WORK ITEM » Exactly as written, retype all of the records that come next.

RECORD SET »
------------------------------------------------
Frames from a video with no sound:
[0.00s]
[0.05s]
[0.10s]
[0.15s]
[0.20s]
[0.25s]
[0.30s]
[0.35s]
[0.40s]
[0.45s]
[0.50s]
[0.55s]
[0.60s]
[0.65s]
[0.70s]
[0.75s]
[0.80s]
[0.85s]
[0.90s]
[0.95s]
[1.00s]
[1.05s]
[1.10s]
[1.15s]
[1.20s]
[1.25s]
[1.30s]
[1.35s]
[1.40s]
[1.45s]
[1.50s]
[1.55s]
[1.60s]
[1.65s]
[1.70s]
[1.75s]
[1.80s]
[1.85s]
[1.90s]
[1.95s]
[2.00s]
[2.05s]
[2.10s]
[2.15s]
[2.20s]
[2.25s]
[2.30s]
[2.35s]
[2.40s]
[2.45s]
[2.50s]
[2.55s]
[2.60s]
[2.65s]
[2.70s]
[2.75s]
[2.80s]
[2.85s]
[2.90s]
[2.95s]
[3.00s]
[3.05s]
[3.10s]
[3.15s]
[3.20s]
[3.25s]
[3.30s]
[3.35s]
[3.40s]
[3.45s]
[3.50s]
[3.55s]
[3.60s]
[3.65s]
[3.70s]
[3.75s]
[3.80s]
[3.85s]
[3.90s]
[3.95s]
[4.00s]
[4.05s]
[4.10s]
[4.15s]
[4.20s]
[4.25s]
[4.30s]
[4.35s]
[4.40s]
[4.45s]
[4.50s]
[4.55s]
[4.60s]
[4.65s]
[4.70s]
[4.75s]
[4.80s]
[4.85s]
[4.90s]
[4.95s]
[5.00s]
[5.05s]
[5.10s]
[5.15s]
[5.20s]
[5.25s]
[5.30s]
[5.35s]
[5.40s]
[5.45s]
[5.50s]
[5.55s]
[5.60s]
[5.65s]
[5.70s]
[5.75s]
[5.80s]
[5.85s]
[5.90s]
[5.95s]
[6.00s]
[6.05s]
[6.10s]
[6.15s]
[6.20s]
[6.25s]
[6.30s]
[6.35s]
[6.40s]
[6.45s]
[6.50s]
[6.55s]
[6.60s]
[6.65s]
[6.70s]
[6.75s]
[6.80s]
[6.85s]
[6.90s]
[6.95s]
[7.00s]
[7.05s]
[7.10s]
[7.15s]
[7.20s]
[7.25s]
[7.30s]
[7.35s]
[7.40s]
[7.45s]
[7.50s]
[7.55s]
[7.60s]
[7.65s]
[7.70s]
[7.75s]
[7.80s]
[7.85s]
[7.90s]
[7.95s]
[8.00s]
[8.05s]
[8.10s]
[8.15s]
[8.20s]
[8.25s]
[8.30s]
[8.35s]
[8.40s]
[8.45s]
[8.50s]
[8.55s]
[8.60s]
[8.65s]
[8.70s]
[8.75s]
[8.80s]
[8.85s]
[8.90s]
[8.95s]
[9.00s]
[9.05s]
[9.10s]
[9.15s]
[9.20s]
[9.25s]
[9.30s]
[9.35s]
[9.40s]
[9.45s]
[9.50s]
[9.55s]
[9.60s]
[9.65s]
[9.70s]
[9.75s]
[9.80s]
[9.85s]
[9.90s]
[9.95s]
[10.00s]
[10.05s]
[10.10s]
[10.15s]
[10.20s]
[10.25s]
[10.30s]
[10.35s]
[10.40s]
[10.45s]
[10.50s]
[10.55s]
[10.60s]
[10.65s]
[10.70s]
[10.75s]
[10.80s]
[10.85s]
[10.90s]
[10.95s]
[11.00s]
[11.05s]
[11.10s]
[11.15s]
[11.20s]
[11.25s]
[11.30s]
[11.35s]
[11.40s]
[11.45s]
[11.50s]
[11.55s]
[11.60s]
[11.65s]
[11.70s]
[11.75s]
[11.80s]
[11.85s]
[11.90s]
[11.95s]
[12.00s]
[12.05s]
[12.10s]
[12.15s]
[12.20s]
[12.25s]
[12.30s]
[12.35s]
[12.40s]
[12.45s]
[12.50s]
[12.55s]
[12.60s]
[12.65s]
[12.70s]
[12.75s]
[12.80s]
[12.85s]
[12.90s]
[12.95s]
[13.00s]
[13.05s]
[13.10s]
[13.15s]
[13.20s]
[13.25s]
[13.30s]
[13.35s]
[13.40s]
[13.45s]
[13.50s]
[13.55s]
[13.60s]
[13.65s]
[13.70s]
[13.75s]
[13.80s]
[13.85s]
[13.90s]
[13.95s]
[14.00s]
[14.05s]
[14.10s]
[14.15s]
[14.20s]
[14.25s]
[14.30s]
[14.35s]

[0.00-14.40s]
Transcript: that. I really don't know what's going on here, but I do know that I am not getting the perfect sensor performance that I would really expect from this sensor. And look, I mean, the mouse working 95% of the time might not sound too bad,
------------------------------------------------
RESULT FOR THIS EXERCISE »
Frames from a video with no sound:
[0.00s]
[0.05s]
[0.10s]
[0.15s]
[0.20s]
[0.25s]
[0.30s]
[0.35s]
[0.40s]
[0.45s]
[0.50s]
[0.55s]
[0.60s]
[0.65s]
[0.70s]
[0.75s]
[0.80s]
[0.85s]
[0.90s]
[0.95s]
[1.00s]
[1.05s]
[1.10s]
[1.15s]
[1.20s]
[1.25s]
[1.30s]
[1.35s]
[1.40s]
[1.45s]
[1.50s]
[1.55s]
[1.60s]
[1.65s]
[1.70s]
[1.75s]
[1.80s]
[1.85s]
[1.90s]
[1.95s]
[2.00s]
[2.05s]
[2.10s]
[2.15s]
[2.20s]
[2.25s]
[2.30s]
[2.35s]
[2.40s]
[2.45s]
[2.50s]
[2.55s]
[2.60s]
[2.65s]
[2.70s]
[2.75s]
[2.80s]
[2.85s]
[2.90s]
[2.95s]
[3.00s]
[3.05s]
[3.10s]
[3.15s]
[3.20s]
[3.25s]
[3.30s]
[3.35s]
[3.40s]
[3.45s]
[3.50s]
[3.55s]
[3.60s]
[3.65s]
[3.70s]
[3.75s]
[3.80s]
[3.85s]
[3.90s]
[3.95s]
[4.00s]
[4.05s]
[4.10s]
[4.15s]
[4.20s]
[4.25s]
[4.30s]
[4.35s]
[4.40s]
[4.45s]
[4.50s]
[4.55s]
[4.60s]
[4.65s]
[4.70s]
[4.75s]
[4.80s]
[4.85s]
[4.90s]
[4.95s]
[5.00s]
[5.05s]
[5.10s]
[5.15s]
[5.20s]
[5.25s]
[5.30s]
[5.35s]
[5.40s]
[5.45s]
[5.50s]
[5.55s]
[5.60s]
[5.65s]
[5.70s]
[5.75s]
[5.80s]
[5.85s]
[5.90s]
[5.95s]
[6.00s]
[6.05s]
[6.10s]
[6.15s]
[6.20s]
[6.25s]
[6.30s]
[6.35s]
[6.40s]
[6.45s]
[6.50s]
[6.55s]
[6.60s]
[6.65s]
[6.70s]
[6.75s]
[6.80s]
[6.85s]
[6.90s]
[6.95s]
[7.00s]
[7.05s]
[7.10s]
[7.15s]
[7.20s]
[7.25s]
[7.30s]
[7.35s]
[7.40s]
[7.45s]
[7.50s]
[7.55s]
[7.60s]
[7.65s]
[7.70s]
[7.75s]
[7.80s]
[7.85s]
[7.90s]
[7.95s]
[8.00s]
[8.05s]
[8.10s]
[8.15s]
[8.20s]
[8.25s]
[8.30s]
[8.35s]
[8.40s]
[8.45s]
[8.50s]
[8.55s]
[8.60s]
[8.65s]
[8.70s]
[8.75s]
[8.80s]
[8.85s]
[8.90s]
[8.95s]
[9.00s]
[9.05s]
[9.10s]
[9.15s]
[9.20s]
[9.25s]
[9.30s]
[9.35s]
[9.40s]
[9.45s]
[9.50s]
[9.55s]
[9.60s]
[9.65s]
[9.70s]
[9.75s]
[9.80s]
[9.85s]
[9.90s]
[9.95s]
[10.00s]
[10.05s]
[10.10s]
[10.15s]
[10.20s]
[10.25s]
[10.30s]
[10.35s]
[10.40s]
[10.45s]
[10.50s]
[10.55s]
[10.60s]
[10.65s]
[10.70s]
[10.75s]
[10.80s]
[10.85s]
[10.90s]
[10.95s]
[11.00s]
[11.05s]
[11.10s]
[11.15s]
[11.20s]
[11.25s]
[11.30s]
[11.35s]
[11.40s]
[11.45s]
[11.50s]
[11.55s]
[11.60s]
[11.65s]
[11.70s]
[11.75s]
[11.80s]
[11.85s]
[11.90s]
[11.95s]
[12.00s]
[12.05s]
[12.10s]
[12.15s]
[12.20s]
[12.25s]
[12.30s]
[12.35s]
[12.40s]
[12.45s]
[12.50s]
[12.55s]
[12.60s]
[12.65s]
[12.70s]
[12.75s]
[12.80s]
[12.85s]
[12.90s]
[12.95s]
[13.00s]
[13.05s]
[13.10s]
[13.15s]
[13.20s]
[13.25s]
[13.30s]
[13.35s]
[13.40s]
[13.45s]
[13.50s]
[13.55s]
[13.60s]
[13.65s]
[13.70s]
[13.75s]
[13.80s]
[13.85s]
[13.90s]
[13.95s]
[14.00s]
[14.05s]
[14.10s]
[14.15s]
[14.20s]
[14.25s]
[14.30s]
[14.35s]

[0.00-14.40s]
Transcript: that. I really don't know what's going on here, but I do know that I am not getting the perfect sensor performance that I would really expect from this sensor. And look, I mean, the mouse working 95% of the time might not sound too bad,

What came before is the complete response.